クックックと笑う。赤い顔のまま反論しようとした佐伯の先手を取り、跡部は一瞬だけ触れるようなキスをした。
「な?」
「・・・・・・・・・・・・」
むくれてなおも黙り込み、
「・・・・・・・・・・・・他のヤツには絶対渡さないからな」
「上等」
〜・〜 〜・〜 〜・〜 〜・〜 〜・〜
こうして、史上稀に見るわかりにくい告白により結ばれた2人。『経費削減』の名の元に、結婚式は隣国である青学と合同で行われた。初っ端っから逞しさを見せる帝王夫夫(?)だが、浮いた分を国民総参加のパーティー費用に当てたため、特にどこからも不満は来なかった。―――見せ付けられ対抗する不二にウンザリしているリョーマ除いて。

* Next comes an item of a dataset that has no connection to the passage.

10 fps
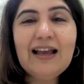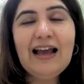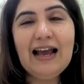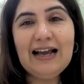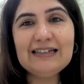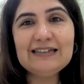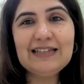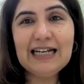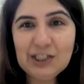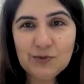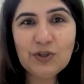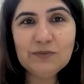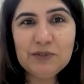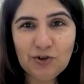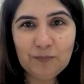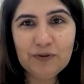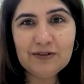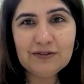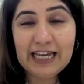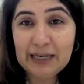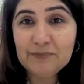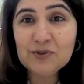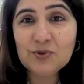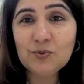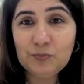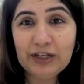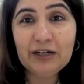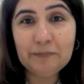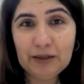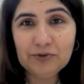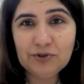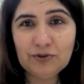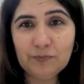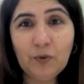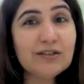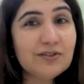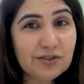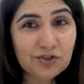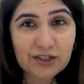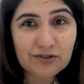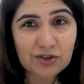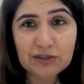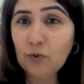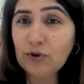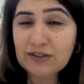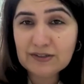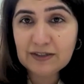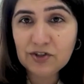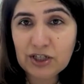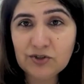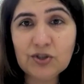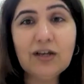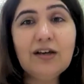and that is what Metropolis aims to bring about, policy change, advocacy change,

跡部が心配していた通り、佐伯は彼を取り巻くあらゆる者から狙われ―――
・・・・・・3ヶ月後にはそれもなくなっていた。
「何で誰も来ないんだ!!」
「てめぇが正当防衛盾に好き放題やりすぎたからだろーが!!」
「商品は帝王の座だぞ!? 1度挫けたって何なんだ! チャレンジ精神というか不屈の根性とかその辺りで前の失敗は忘れてネクストトライしろよな!?」
「たとえチャレンジ精神だの不屈の根性だのあろーが全治1年の怪我は3ヶ月じゃ治んねーんだよ!! ましてや心に追った傷なんぞ一生残るんだぞ!?

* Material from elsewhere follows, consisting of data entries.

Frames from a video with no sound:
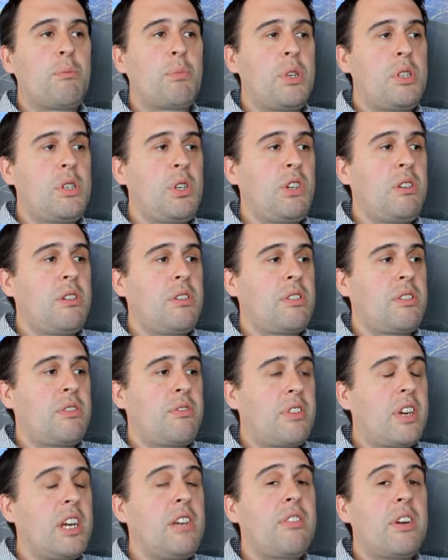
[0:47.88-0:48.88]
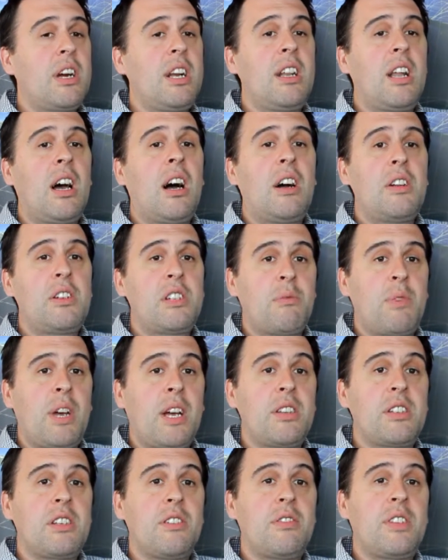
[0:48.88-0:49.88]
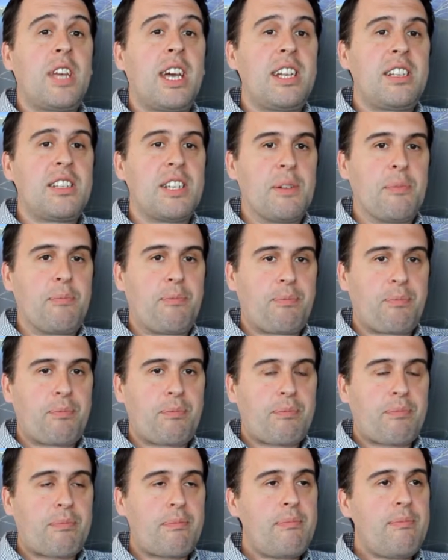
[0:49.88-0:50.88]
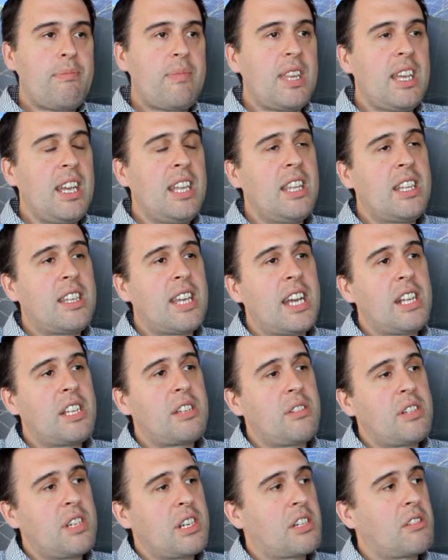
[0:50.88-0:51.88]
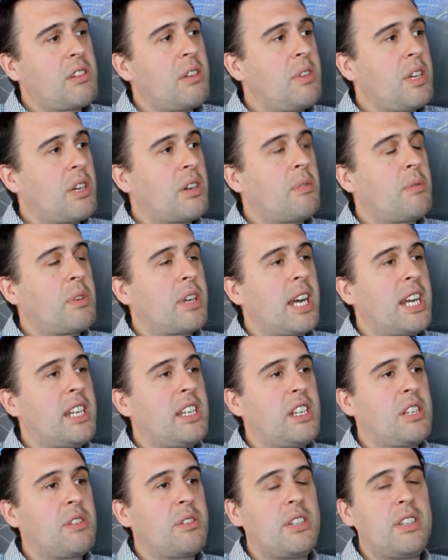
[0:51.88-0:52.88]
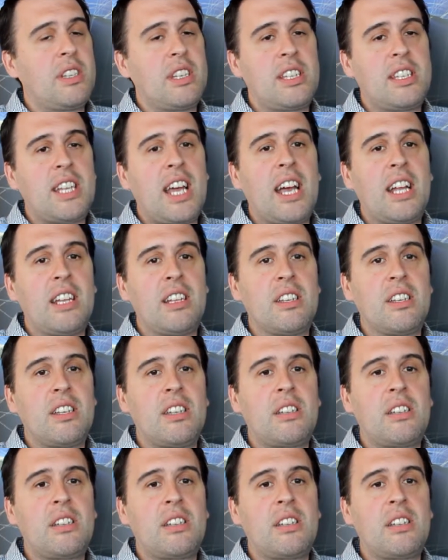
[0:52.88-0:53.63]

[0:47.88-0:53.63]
produce very, very large amounts of data, and the data is extremely complicated to understand.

てめぇのせいで医療費がどこどこ増えてんじゃねーか!! 次からは怪我させんのは一切禁止だ!!」
「つまり精神的苦痛だけにしろと!?」
「カウンセリングの代金も医療費に含まれてんだよ!! 何てめぇは勝手に国家予算食いつぶしてんだよ!?」
「我儘タカピープリンセスよりマシだろ!?」
「同じだ!! つーか具体的に他人に迷惑かけてるてめぇの方がなお悪りい!!」
「そこが好きなんだろ!?」
「俺と結婚する適正を問いただけで好きだなんぞと一言も言ってねえ!!」
「ならこれからそんな部分も好きになるという手が―――!!」
「なるか一生!!」
〜・〜 〜・〜 〜・〜 〜・〜 〜・〜
・・・まあこうして、殴り合い含む言い争いは絶える事はなかったが、それでも2人は別れる事もなくその後永遠に共にいたらしい。そしてそんな2人の手腕(=攻撃力)により、氷帝は一切の内乱もまた周りから攻め込まれる事もなく、周りの国々と平和な歴史を今もなお刻み続けている。

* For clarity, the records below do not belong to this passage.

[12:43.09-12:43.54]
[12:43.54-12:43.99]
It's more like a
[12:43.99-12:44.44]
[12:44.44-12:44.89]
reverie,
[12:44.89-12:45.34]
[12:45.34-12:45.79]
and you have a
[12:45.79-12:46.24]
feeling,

そんな歴史の礎となった、偉大なる初代帝王の遺した名言。
「争いを起こさないために必要なのは力でも金でも人望でもねえ。たった一人のどーしよーもねえ馬鹿を許し認めてやるだけでいい。ソイツですらオッケーなら自分たちは大丈夫だという最低ボーダーラインとソイツに勝った誇りが生まれるからな」
「なるほどなあ。みんな人としてお前よりは上だと、そのための見本品なんだなお前は?」
「てめぇの事言ってんだよ!!」
――――――どちらの言葉が真実なのか、それは今だに学者達の理論の的となっている。
―――Fin
〜・〜 〜・〜 〜・〜 〜・〜 〜・〜
何だろうこの女執事というかメイド。言動がすっげー『魔術士オー●ェン無謀編』シリーズのキー●氏に(否キーくん)なっているような気が・・・。だから付き合わされる跡部までおかしくなるのか!?
そんなこんな、天然ボケな復讐魔佐伯とそんな彼にひたすら振り回される跡部の話でした。う〜みゅ。前半との格差が大きいゾ☆ シリアスっぽかったのはどこに逝ったんだろう・・・?